From neither: no DAGs, no determinism constraints, no journal replay, no separate runtime. Just Python with decorators.
import kitaru
from kitaru import checkpoint, flow
@checkpoint
def research(topic: str) -> str:
return deep_research_with_llm(topic)
@checkpoint
def write_report(research: str, style: str) -> str:
return generate_report(research, style)
@flow
def analyst_agent(topic: str) -> str:
findings = research(topic)
style = kitaru.wait(
schema=str,
question="Research complete. What style for the report?",
)
return write_report(findings, style)
This is normal Python. The while loop, if/else, try/except; they all work. The @checkpoint decorator caches outputs for crash recovery and replay. The wait() call suspends the execution until a human responds. No graph definition and no special control flow rules.
The convergence
Here’s what’s interesting: the ML pipeline world and the durable execution world are converging on the same problem from opposite directions.
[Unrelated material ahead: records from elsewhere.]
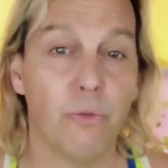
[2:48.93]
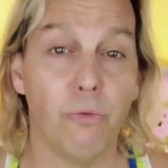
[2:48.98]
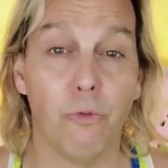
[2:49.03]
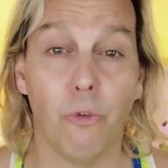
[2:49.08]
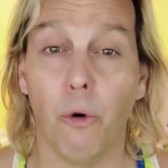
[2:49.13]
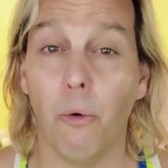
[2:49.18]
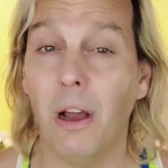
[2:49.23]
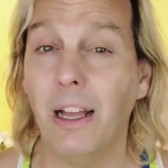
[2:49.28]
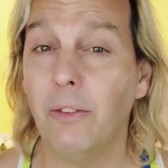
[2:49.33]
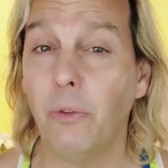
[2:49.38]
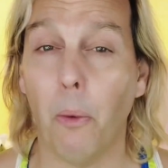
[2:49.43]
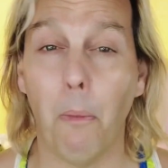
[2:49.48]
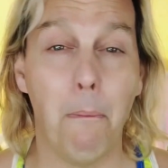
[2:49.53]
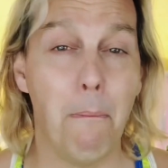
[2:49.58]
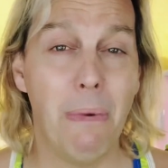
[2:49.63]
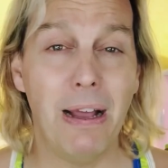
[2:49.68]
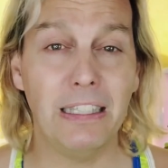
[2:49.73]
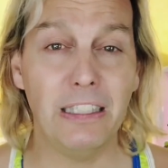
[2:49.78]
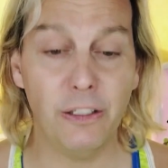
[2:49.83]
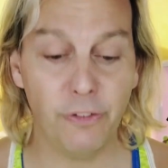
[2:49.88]
vont être
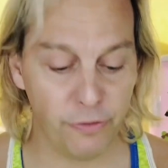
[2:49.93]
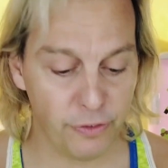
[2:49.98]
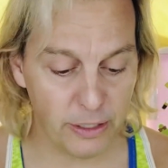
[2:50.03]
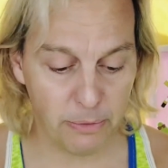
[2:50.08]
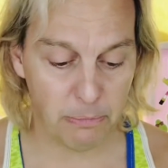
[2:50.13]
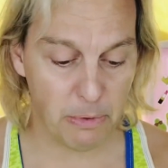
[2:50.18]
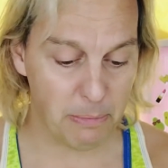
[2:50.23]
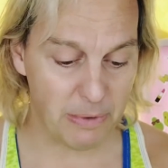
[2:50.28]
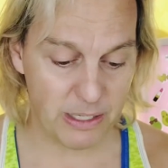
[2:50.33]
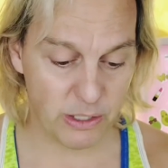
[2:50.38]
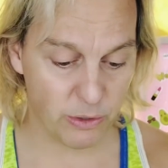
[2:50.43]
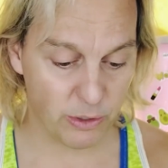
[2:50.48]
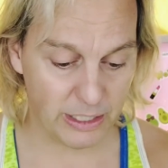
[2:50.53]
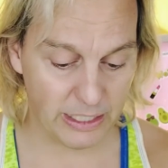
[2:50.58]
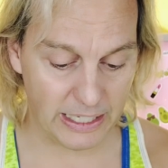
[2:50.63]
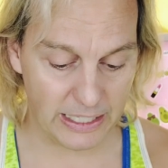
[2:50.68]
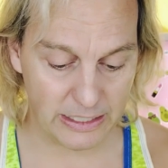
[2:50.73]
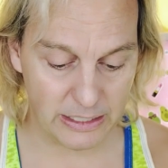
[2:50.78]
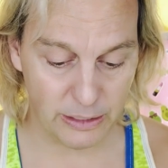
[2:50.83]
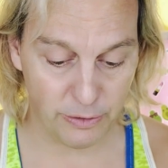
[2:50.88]
magnifiques, mes masques
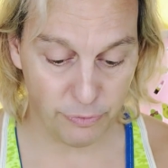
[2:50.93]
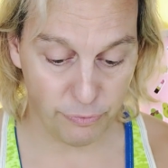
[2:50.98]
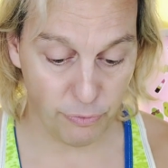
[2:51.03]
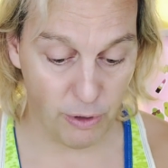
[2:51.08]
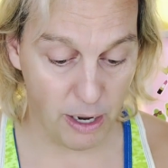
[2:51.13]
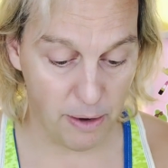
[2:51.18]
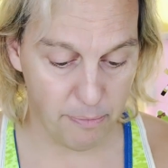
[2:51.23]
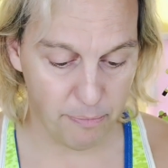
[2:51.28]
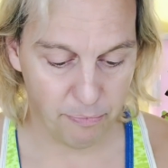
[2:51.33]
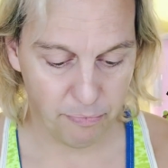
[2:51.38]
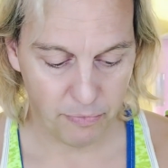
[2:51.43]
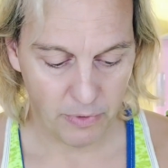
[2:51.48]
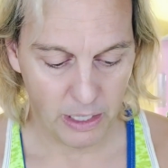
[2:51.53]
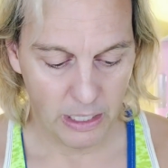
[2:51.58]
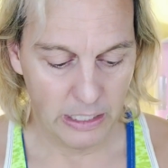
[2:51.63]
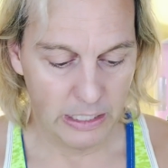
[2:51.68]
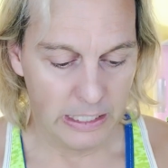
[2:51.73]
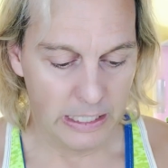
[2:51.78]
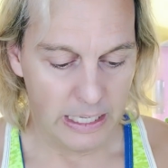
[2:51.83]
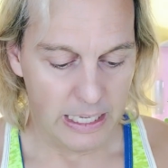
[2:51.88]
créatifs, ouais.
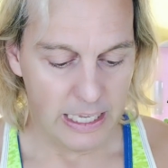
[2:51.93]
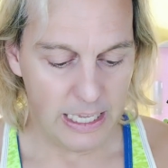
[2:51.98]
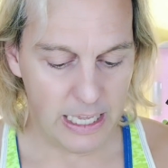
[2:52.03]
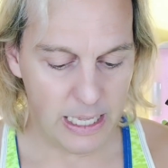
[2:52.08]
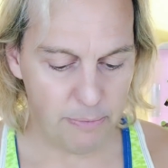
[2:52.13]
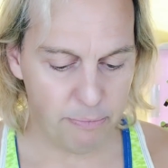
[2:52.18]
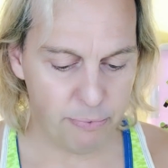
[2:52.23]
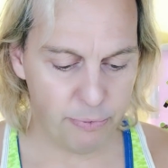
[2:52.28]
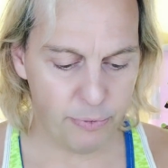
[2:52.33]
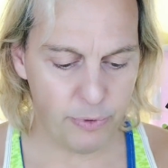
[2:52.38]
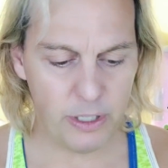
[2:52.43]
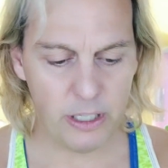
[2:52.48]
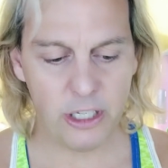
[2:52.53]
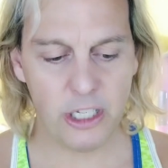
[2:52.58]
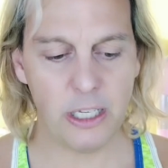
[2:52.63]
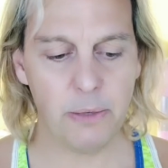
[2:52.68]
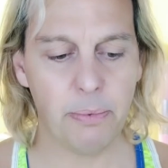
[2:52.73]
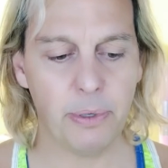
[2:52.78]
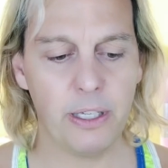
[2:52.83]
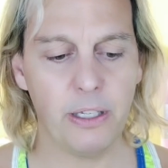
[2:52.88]
Et puis
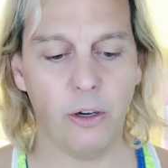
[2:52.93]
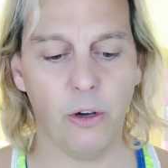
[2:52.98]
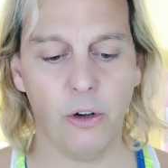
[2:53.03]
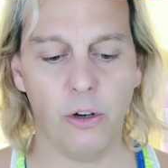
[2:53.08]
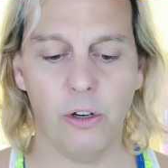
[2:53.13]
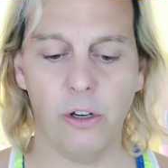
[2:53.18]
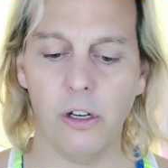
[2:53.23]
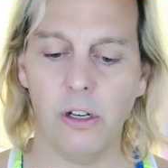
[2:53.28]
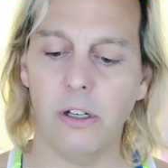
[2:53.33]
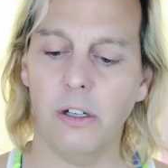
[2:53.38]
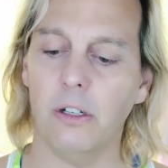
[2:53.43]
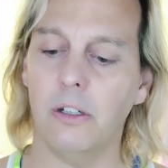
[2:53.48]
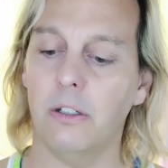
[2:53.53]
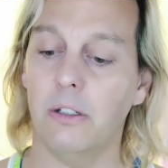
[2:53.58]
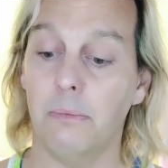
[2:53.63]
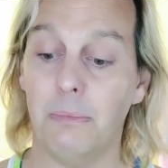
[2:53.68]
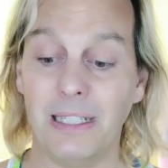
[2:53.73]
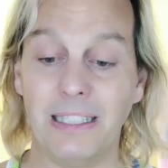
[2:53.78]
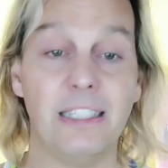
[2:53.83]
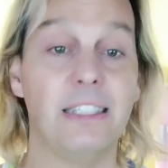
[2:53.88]
j'ai pris encore euh,
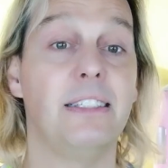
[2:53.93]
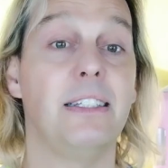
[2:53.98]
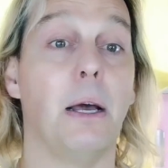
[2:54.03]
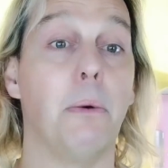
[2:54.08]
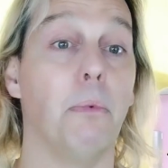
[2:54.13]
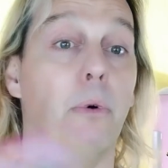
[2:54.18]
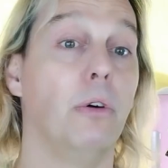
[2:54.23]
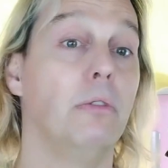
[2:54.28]
ben, des diamants,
ML pipeline tools are adding dynamic execution, human-in-the-loop, and runtime control; features that durable execution engines have had for years.
Durable execution engines are adding cost tracking, artifact management, and LLM-specific primitives; features that ML pipeline tools have had for years.
Agents are the workload that forces this convergence. They need the artifact discipline of ML pipelines and the runtime control of durable execution, without the rigidity of either.
The teams that figure out this middle ground first, which is infrastructure that gives you control without imposing constraints, will define the next era of orchestration. That’s what we’re building with Kitaru.